TASK REQUIREMENTS: Copy exactly the stretch of data below from the line with "(0.00 s to 1.00 s)" through the line with "(13.00 s to 14.00 s)", including both of those lines.

RECORDS PROVIDED:
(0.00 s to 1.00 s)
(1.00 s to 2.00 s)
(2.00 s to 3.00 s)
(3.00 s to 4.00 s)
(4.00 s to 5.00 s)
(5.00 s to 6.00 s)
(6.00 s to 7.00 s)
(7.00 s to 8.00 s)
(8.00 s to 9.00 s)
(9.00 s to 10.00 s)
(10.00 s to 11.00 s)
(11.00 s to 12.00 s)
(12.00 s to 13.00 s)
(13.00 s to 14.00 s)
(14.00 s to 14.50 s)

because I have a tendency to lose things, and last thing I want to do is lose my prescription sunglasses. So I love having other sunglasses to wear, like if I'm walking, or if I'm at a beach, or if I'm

* * *

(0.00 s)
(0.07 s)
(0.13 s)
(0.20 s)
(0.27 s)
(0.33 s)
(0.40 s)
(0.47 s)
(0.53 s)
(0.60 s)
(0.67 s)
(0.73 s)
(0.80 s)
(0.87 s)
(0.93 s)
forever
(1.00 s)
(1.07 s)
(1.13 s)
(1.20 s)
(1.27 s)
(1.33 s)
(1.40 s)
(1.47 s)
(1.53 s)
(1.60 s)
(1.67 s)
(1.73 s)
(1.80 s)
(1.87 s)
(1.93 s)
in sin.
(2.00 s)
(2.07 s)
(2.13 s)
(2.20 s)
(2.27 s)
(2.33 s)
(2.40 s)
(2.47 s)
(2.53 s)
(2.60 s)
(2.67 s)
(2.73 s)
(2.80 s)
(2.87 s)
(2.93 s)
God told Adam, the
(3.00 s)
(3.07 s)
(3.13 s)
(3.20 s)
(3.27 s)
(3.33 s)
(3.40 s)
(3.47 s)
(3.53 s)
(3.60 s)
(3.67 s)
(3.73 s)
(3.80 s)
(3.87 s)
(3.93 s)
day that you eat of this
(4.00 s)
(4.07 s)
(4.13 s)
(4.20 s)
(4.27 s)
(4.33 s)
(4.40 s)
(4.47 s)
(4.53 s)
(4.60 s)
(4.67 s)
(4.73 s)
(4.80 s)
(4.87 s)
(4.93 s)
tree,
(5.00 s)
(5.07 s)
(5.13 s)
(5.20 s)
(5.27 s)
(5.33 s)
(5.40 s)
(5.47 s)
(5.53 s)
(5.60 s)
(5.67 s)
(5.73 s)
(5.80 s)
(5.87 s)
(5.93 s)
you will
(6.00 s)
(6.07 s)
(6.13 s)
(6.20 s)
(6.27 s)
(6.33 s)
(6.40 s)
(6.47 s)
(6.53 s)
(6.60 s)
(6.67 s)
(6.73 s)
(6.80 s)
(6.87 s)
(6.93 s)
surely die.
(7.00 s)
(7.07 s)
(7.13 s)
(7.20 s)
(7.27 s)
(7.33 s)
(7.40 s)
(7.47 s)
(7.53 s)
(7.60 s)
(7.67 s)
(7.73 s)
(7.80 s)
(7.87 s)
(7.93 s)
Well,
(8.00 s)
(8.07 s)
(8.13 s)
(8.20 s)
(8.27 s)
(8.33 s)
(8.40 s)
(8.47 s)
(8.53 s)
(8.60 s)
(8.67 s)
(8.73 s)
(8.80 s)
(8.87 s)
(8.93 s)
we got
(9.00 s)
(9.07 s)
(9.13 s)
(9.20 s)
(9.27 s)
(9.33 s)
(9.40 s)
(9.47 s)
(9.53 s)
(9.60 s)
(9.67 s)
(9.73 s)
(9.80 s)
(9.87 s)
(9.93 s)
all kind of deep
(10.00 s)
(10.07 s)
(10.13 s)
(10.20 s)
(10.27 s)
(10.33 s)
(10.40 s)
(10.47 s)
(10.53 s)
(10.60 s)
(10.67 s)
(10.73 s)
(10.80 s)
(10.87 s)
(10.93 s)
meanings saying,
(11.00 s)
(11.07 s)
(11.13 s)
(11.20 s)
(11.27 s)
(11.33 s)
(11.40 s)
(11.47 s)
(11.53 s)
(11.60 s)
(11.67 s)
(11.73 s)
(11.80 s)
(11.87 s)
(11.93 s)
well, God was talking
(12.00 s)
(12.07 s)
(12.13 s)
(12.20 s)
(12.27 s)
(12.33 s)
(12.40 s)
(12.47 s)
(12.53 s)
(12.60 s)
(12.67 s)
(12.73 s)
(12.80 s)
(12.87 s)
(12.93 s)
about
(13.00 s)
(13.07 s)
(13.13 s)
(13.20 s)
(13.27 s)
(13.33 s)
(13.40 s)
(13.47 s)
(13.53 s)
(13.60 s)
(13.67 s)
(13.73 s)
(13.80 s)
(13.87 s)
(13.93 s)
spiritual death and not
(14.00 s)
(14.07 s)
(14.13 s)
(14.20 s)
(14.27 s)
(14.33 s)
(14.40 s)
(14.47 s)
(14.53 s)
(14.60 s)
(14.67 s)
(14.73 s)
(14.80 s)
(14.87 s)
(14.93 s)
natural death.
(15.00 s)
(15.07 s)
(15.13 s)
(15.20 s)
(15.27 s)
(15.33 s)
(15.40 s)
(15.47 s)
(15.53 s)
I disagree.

SOLVED PROBLEM:
(0.00 s to 1.00 s)
(1.00 s to 2.00 s)
(2.00 s to 3.00 s)
(3.00 s to 4.00 s)
(4.00 s to 5.00 s)
(5.00 s to 6.00 s)
(6.00 s to 7.00 s)
(7.00 s to 8.00 s)
(8.00 s to 9.00 s)
(9.00 s to 10.00 s)
(10.00 s to 11.00 s)
(11.00 s to 12.00 s)
(12.00 s to 13.00 s)
(13.00 s to 14.00 s)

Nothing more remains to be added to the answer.